AnonymousAnonymousover 14 years ago
creative license

loved it. dont let small minded people stop u from writing more. why do u think they call it creative license? duh its so writers can write what they want. keep up good work and strong woman heroes.

AnonymousAnonymousover 14 years ago
Notwithstanding

Excellent work! Though I don't enjoy sadism, this story wouldn't allow me to stop reading as I wondered about the next twist in Mellisia's tale. Rick. (Don't worry, I never give 100%).

AnonymousAnonymousabout 14 years ago
good

This story had something that only good stories have: you never know what happens and it makes you want to read more and once you are finished reading you wish that there was a sequel, because youre still thinking about the story.

Keep up writing and bare with the negative comments, people are different and some just like to whine.

evilspikeevilspikeabout 12 years ago
a comment

I like Roman and Celtic history. My only criticisms are the word "pagan" in dialogue which should be replaced by "barbarian" and the lack of a picture of page four.

AnonymousAnonymousalmost 12 years ago
excellent

Very well done Melissa, please just ignore these envious comments and keep up with your good working; You got a talent, I felt something while I was reading your novel.

Alby

DragonlipzDragonlipzover 11 years ago
Very worthy effort

Melissa - keep writing and honing your craft - great story line and plot.
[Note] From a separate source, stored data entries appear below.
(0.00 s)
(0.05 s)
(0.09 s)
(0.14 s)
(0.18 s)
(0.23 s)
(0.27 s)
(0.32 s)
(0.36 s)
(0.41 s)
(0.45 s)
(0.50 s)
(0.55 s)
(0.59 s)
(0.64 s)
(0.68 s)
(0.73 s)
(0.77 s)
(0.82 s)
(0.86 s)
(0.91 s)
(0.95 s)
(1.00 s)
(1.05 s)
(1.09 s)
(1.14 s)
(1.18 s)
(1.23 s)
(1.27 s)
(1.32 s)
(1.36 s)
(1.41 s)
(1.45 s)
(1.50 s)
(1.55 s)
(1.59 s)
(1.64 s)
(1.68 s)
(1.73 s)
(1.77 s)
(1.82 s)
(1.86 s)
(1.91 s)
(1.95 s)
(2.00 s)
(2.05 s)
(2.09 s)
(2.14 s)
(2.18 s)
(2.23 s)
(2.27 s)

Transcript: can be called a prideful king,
Thank you for your work. (you may want to check out my story 'The Vera Chronicles' - in the SciFi archives) Thanks again.
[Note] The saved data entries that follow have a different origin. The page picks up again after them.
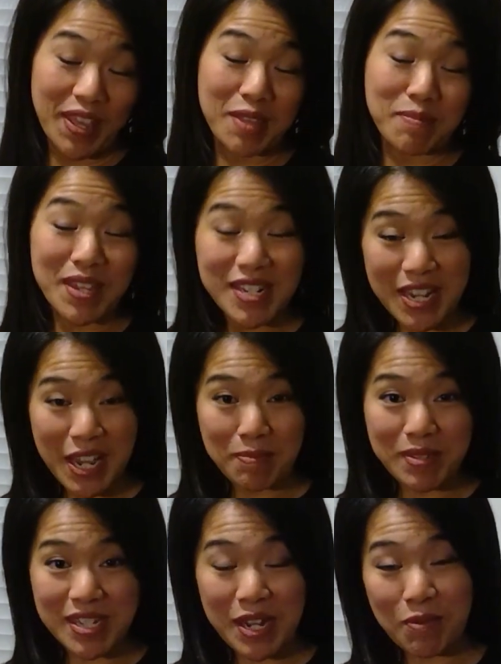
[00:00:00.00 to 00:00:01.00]
In the
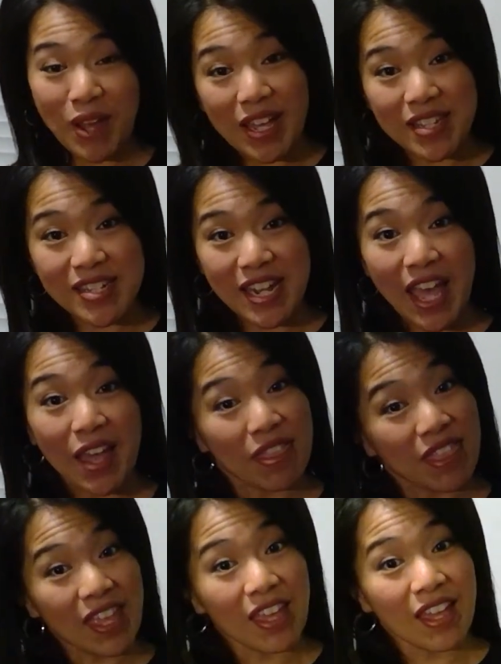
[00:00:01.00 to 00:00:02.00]
meantime, stay well, stay
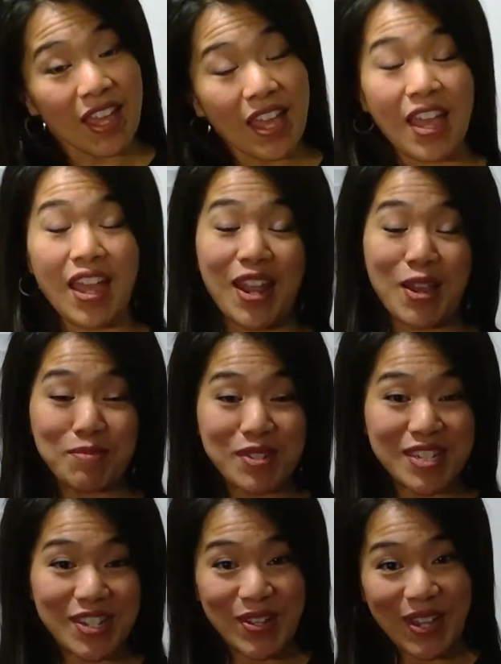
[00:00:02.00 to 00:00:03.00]
healthy, and I hope
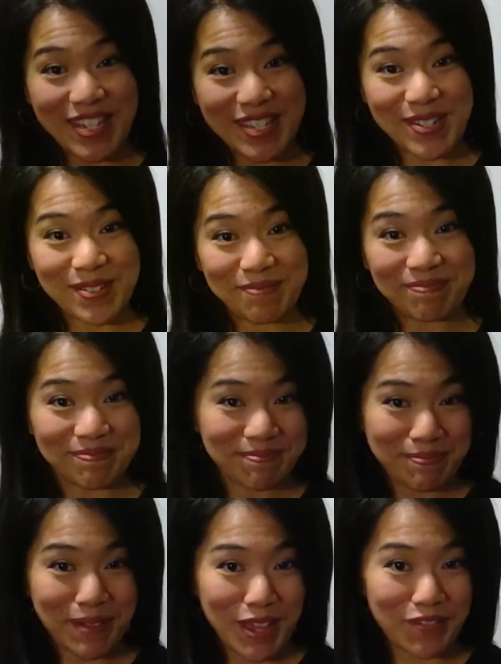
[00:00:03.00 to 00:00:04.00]
to see you guys soon.
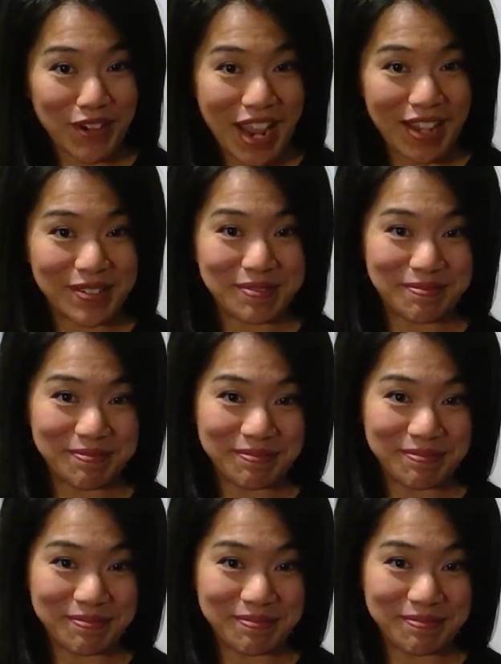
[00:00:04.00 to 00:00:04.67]
Bye for now.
AnonymousAnonymousabout 11 years ago
Lord...

To those saying that this story is plagued with historical inaccuracies... It should have been apparent to you that Melissa wasn't going for accuracy when she gave the heroine ridiculously crappy (though sexy) armour and had her make an army of women - because we all know women make ridiculously bad warriors (I'm not being a dick, they just don't have the strength to wear armour or use a shield, which is a must for any soldier).
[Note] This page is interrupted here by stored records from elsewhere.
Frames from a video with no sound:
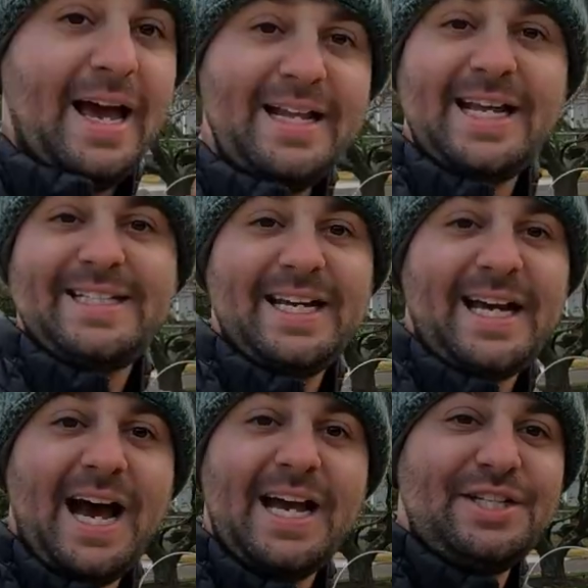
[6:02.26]
And that's it,
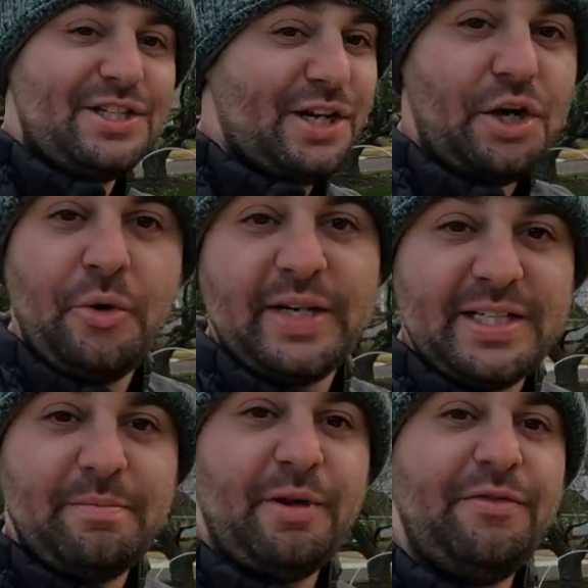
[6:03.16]
guys. Just a quick,
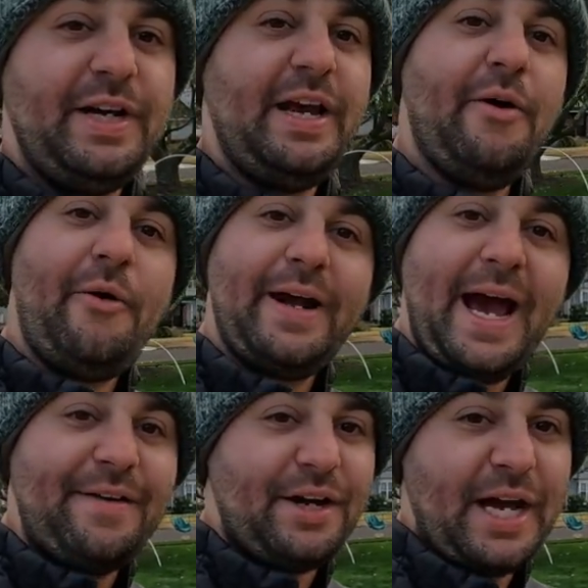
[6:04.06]
simple video on
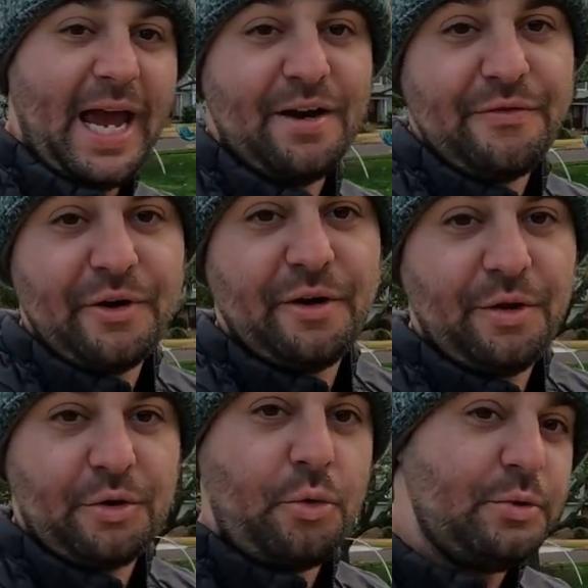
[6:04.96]
how to care for your
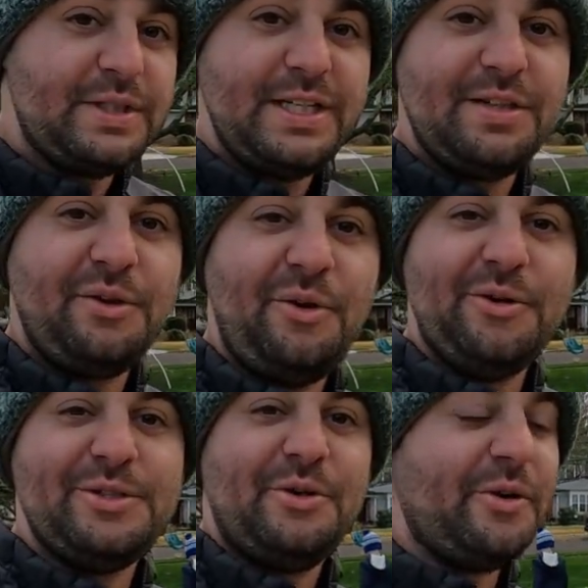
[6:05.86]
cool season
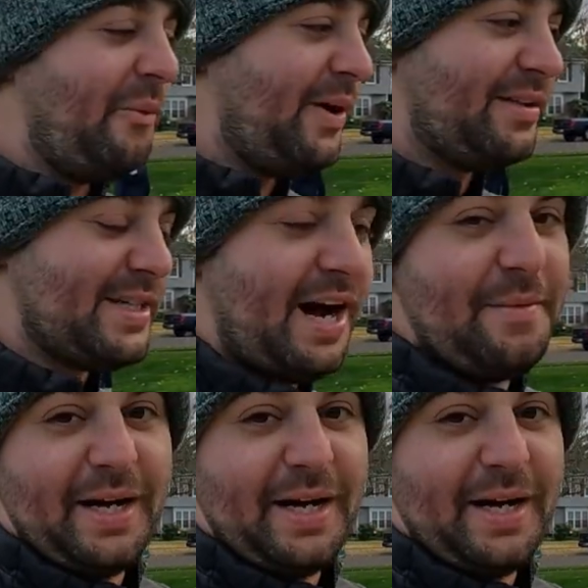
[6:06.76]
lawn during the winter time.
"she could easily conqure the romans"

The story would be over too soon, and there would hardly be any conflict in it.

As to the person who stated the overused, "it's a fictional story, it's not meant to be accurate." Just because it is a story does not mean it should not or cannot be historically accurate, nor is it unsurprising that there are people complaining about this. It is difficult for some people to read a story that is inaccurate about events, people, etc, because they know it to be false.

AnonymousAnonymousalmost 11 years ago
positive

absoulutely amzing. sorry about being anonymous my wife should not know that I

read here but the story is perfect.

shit on those two critizisers (dont know how to write.)

yours

andrew

austin_voyaustin_voyover 10 years ago
Spectucularly fanfuckingtastic

People who complain about historical inaccuracies and such really don't understand that THIS IS PORN!!! And much "historical fiction" is filled with its own inaccuracies.

But the porn side of this was, shall we say, very rough. A little harder than even my style. But I enjoyed it, nonetheless.